In this project, we will fully explore the abilities of Markovian Arrival Processes (MAPs), which so far have stimulated a lot of research in traffic modeling. MAPs can capture temporal dependance (thus burstiness) via the autocorrelation function. We believe that a MAP is the right and powerful mathematical tool to deal with burstiness in workload modeling and to turn the existing fundamental results into an applicable methodology with automated procedures that make workload modeling with MAPs truly applicable in practice. We target storage systems and networks as our systems under study and want to enhance MAPs in a way that synthetic workloads can be generated.

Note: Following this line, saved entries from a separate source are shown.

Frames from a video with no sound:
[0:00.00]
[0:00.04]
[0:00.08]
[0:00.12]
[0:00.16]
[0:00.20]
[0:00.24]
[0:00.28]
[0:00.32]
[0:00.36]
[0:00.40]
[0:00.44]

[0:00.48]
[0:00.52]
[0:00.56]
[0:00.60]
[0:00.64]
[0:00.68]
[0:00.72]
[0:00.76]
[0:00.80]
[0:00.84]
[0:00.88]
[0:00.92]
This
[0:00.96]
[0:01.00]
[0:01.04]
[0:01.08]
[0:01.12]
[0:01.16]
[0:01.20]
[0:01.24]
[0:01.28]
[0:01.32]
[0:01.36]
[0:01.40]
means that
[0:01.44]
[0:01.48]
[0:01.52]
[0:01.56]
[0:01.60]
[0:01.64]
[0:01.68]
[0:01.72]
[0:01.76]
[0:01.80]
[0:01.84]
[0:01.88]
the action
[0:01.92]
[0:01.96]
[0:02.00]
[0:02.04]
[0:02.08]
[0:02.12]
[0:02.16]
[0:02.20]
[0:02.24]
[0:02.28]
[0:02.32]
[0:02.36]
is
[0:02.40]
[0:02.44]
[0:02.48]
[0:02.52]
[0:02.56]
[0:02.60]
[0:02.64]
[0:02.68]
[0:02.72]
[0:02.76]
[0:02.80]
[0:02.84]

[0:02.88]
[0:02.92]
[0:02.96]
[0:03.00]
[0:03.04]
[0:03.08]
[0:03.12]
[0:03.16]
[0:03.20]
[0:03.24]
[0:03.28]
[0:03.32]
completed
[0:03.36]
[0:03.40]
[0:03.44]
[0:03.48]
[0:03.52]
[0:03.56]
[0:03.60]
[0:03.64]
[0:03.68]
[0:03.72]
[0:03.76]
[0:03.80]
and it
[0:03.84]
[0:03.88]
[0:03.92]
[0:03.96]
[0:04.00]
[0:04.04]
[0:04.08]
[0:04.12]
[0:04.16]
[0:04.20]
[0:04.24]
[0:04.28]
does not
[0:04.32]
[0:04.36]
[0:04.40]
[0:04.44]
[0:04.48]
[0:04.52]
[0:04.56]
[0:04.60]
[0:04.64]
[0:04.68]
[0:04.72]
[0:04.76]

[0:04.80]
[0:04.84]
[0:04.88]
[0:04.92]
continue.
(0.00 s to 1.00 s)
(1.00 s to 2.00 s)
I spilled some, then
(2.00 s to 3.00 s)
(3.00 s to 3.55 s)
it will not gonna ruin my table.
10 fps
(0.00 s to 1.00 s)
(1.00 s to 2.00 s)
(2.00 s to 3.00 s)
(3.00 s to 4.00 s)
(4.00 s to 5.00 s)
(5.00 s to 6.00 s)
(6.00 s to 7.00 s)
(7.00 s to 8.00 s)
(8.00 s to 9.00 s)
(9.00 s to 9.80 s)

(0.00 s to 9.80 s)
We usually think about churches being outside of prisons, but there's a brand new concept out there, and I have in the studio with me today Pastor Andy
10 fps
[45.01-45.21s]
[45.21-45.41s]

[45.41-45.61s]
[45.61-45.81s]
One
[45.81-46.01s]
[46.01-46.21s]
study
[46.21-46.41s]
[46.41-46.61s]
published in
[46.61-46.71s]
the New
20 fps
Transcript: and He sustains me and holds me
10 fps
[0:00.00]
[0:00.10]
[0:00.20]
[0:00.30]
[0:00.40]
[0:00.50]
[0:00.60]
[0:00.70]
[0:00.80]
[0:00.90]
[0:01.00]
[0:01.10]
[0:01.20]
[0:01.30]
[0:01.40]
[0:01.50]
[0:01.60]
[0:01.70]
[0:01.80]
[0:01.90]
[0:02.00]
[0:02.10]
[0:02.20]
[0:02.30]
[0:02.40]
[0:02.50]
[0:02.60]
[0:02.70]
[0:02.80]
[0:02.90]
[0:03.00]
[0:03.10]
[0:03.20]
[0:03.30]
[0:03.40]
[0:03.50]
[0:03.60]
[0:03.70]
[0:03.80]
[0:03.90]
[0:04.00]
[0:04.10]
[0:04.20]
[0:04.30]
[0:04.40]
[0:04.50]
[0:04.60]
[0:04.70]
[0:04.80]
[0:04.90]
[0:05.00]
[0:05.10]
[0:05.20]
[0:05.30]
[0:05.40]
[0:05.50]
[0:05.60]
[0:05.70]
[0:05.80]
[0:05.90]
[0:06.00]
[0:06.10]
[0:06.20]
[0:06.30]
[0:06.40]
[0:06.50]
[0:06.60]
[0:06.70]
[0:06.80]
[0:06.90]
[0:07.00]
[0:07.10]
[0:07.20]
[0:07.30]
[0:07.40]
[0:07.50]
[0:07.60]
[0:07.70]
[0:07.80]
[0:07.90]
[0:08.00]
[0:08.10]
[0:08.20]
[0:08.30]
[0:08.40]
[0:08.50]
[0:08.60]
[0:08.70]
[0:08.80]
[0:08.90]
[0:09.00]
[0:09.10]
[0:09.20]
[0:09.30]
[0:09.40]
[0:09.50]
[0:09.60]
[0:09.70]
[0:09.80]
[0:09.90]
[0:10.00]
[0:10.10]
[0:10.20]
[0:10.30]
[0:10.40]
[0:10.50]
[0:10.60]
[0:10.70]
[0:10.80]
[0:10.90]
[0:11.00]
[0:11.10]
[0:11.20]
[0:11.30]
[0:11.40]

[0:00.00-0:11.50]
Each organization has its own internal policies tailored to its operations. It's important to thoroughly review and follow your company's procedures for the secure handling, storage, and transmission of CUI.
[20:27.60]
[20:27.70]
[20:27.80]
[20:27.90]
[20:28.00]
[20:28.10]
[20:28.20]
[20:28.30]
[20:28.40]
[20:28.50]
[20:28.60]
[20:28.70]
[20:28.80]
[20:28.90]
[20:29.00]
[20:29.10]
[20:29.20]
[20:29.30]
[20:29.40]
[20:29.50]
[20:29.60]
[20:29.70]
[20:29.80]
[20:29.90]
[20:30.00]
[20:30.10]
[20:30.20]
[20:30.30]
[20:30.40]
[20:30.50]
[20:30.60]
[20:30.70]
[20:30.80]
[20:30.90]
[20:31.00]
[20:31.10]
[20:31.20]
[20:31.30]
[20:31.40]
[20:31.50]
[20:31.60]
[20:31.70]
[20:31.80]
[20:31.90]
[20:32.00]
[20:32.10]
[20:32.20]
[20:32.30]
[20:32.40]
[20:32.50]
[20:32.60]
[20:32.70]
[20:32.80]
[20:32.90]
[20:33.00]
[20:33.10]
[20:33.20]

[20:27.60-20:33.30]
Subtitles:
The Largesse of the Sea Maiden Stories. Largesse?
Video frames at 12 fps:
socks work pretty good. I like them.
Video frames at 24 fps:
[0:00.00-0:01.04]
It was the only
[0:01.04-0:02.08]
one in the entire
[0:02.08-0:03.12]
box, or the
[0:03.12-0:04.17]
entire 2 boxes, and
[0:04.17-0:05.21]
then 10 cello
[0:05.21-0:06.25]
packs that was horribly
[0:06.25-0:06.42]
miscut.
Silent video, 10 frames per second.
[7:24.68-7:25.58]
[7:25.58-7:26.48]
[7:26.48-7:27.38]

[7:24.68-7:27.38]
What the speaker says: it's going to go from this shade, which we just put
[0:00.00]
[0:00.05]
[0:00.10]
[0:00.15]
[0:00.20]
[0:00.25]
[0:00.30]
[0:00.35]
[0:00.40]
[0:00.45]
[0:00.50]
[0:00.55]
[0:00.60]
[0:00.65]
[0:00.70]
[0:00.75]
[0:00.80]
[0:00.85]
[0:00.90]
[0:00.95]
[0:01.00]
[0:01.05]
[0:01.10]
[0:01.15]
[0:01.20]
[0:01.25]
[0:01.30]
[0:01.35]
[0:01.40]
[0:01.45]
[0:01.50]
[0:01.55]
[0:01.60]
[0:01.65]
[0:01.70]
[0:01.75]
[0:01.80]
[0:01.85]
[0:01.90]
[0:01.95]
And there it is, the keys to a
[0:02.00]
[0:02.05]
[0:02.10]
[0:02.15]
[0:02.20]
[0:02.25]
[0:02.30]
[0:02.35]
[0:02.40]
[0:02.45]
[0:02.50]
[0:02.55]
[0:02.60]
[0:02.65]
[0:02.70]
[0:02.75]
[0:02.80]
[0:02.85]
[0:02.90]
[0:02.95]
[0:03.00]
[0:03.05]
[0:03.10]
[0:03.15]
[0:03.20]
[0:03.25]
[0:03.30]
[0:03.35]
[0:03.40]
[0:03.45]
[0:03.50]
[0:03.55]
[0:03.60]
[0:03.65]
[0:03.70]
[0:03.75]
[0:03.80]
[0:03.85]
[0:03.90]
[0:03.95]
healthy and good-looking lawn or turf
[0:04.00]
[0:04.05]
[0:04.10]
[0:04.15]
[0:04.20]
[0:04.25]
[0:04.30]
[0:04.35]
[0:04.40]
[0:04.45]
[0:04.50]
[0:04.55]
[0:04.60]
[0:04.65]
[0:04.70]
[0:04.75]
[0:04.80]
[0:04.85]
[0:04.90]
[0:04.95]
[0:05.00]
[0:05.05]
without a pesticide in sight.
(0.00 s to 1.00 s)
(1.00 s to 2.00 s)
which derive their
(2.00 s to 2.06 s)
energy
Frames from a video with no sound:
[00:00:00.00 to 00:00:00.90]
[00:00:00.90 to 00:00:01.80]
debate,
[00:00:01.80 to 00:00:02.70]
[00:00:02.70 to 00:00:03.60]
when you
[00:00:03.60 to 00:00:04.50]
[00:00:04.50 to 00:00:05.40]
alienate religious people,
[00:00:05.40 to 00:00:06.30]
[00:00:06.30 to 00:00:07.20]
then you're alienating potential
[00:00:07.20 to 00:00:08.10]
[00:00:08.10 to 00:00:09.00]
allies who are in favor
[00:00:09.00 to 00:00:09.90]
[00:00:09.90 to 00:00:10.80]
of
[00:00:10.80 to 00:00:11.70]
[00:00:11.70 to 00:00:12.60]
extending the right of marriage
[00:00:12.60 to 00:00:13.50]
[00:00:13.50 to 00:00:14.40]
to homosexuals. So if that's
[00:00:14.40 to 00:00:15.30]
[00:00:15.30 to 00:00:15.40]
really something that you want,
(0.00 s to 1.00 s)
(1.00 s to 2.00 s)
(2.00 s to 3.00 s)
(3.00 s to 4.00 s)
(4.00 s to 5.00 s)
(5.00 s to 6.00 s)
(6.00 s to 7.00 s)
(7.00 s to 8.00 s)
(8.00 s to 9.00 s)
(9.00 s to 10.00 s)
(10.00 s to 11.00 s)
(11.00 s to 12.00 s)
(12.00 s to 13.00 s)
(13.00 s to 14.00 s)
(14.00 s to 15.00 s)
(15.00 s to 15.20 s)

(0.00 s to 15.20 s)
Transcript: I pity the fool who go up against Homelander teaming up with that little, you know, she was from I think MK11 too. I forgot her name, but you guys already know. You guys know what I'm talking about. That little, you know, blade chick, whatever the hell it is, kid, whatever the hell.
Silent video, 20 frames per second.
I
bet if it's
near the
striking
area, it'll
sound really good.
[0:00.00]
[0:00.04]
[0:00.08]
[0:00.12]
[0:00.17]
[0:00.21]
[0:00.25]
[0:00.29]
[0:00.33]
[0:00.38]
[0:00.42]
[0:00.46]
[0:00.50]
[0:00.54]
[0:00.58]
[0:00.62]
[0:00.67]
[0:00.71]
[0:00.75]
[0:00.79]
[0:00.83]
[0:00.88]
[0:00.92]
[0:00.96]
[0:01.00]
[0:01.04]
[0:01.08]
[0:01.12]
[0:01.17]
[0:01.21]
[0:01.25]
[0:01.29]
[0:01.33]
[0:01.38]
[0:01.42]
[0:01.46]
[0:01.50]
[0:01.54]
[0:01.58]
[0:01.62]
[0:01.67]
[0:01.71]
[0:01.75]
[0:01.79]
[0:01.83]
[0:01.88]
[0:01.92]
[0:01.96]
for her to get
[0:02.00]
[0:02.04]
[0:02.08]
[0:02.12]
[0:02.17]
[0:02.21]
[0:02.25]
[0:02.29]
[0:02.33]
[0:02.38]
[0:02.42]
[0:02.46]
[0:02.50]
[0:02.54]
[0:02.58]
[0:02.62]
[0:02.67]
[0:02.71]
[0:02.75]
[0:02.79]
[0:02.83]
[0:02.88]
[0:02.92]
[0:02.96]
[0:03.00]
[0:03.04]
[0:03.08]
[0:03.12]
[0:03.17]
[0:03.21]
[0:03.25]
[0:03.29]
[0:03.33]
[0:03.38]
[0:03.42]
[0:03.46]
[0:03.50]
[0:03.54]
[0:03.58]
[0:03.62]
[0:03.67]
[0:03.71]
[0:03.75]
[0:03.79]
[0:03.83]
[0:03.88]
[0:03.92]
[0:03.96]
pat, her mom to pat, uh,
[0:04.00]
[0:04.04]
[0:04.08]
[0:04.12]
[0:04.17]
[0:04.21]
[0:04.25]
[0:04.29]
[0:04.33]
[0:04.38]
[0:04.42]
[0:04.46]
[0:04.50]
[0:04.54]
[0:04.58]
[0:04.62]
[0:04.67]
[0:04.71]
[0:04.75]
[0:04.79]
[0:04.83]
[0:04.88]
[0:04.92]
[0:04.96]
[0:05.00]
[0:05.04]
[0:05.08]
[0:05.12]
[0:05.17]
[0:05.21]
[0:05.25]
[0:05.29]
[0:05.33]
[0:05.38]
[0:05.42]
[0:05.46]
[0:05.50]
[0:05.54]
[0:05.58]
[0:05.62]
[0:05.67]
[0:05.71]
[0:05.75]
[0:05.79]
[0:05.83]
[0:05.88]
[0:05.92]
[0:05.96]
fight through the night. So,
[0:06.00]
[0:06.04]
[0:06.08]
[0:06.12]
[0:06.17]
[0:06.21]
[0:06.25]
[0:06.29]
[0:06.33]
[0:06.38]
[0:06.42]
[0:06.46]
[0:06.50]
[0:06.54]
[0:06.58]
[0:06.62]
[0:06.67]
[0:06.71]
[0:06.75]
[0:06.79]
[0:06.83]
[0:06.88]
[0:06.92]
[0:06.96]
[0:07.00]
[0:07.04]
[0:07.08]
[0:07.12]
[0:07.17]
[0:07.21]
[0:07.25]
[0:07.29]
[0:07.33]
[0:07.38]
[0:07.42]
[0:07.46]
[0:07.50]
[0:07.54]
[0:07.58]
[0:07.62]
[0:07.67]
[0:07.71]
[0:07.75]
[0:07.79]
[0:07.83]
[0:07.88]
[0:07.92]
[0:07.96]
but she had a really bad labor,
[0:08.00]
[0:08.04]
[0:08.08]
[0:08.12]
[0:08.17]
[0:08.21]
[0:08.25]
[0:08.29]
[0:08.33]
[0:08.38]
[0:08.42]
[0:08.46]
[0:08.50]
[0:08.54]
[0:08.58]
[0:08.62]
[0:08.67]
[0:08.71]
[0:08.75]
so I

This project offers a multitude of interesting research questions that may serve as a topic for a Phd, Master or MasterŐs project. Specific topics are provided upon request.
The SNIA IOTTA Repository is a collaborative effort sponsored by the Storage Networking Industry Association's Input/Output Traces, Tools, and Analysis Technical Work Group (IOTTA TWG). It provides free access to various kinds of measurement traces. For example, a sample trace from the set of MSR Cambridge traces show the following interarrival times for the first 500k requests for a particular disk (here: usr0). The unit of time is Windows Filetime.
Obviously interarrival times differ by orders of magnitude and obviously there are particular patterns and phases a workload model should resemble.
If we partition interarrival times by orders of magnitude, we see that the empirical distribution is not trivial as the following diagram illustrates.
Much research has gone into techniques and tools to compute MAPs that are fitted to a particular trace and that match well its moments, joint moments or autocorrelation. However, more research is necessary to make MAPs fit not only with respect to time but also with respect to other characteristics like location, size and type of request.